By Mike King
The age of the heavy textbook-filled backpacks and printed syllabi is coming to an end.
It’s self-evident that the higher education marketplace has been transitioning to digital content and collaborative learning programs for years. Up until recently, much of this evolution has been laptop based, but today the landscape is migrating to tablets and mobile devices. In fact, most campuses now assume, and plan for, multiple devices per-user when considering bandwidth needs for campus-wide WiFi access.
But it’s not just colleges and universities. K-12 schools are moving quickly to digital learning delivery programs, as well, due in large part to the increasing adoption of tablets and new programs designed to leverage those systems. In the U.S., the Race to the Top Assessment program will essentially mandate online testing for all students by 2015. Many districts are implementing tablet programs before then. Los Angeles Unified has announced a tablet program for “one to one” computing (ratio of device to student), and many other major districts, including New York City, Houston, and Gwinnett County, Ga., have similar projects in the works.

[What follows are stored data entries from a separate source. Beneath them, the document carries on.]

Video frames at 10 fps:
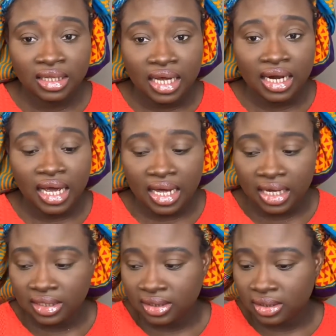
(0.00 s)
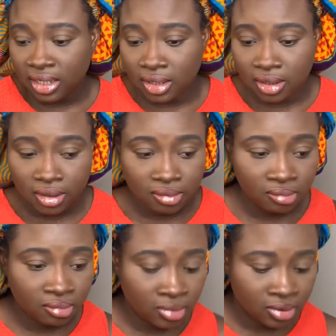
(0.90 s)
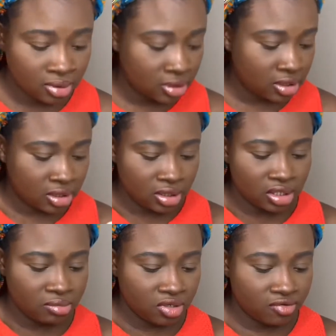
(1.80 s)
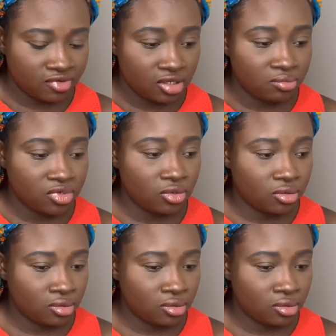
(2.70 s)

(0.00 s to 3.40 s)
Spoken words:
that has let me cover this mirror,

While the consumer market is good at creating “walled gardens” that corner us into using services that are unique to specific devices, institutions of learning shouldn’t follow suit. Savvy educators should work to build open environments that let content and services flow freely across a variety of devices. Doing so will be critical to supporting Bring Your Own Device (BYOD) models that is becoming more common in schools and corporations, alike.
To be sure, in academia as it is in the enterprise, locking into a single tool or platform and training employees on proprietary infrastructures is limiting and costly. But potentially more detrimental from an educator’s standpoint, such practices can start confining the educational content and ultimately stifle the learning process itself.
IBM’s MobileFirst portfolio of mobile solutions, for example, deepens our Smarter Education capabilities. For instance, our partnership with Desire2Learn (D2L), a leading learning management system company, brings almost a hundred curriculum publishers into the classroom. D2L’s Binder app puts that content onto multiple tablets and creates an open environment that fosters academic collaboration and thereby, success.
Approaches that leverage data and insights that inform and align with content, as well as support a variety of devices, like IBM’s Smarter Education solutions, can deliver personalized learning. Such support enables broad choice in the classroom, but also a consistent focus on improving outcomes for students.
Success in the education space is measured not in apps, but in graduates and in shrinking the widening skills gap. To achieve this, the industry must focus on the student and not on the device. To do that, it must create open models for access, promote learning, and enable any curricular content to be supported on any device.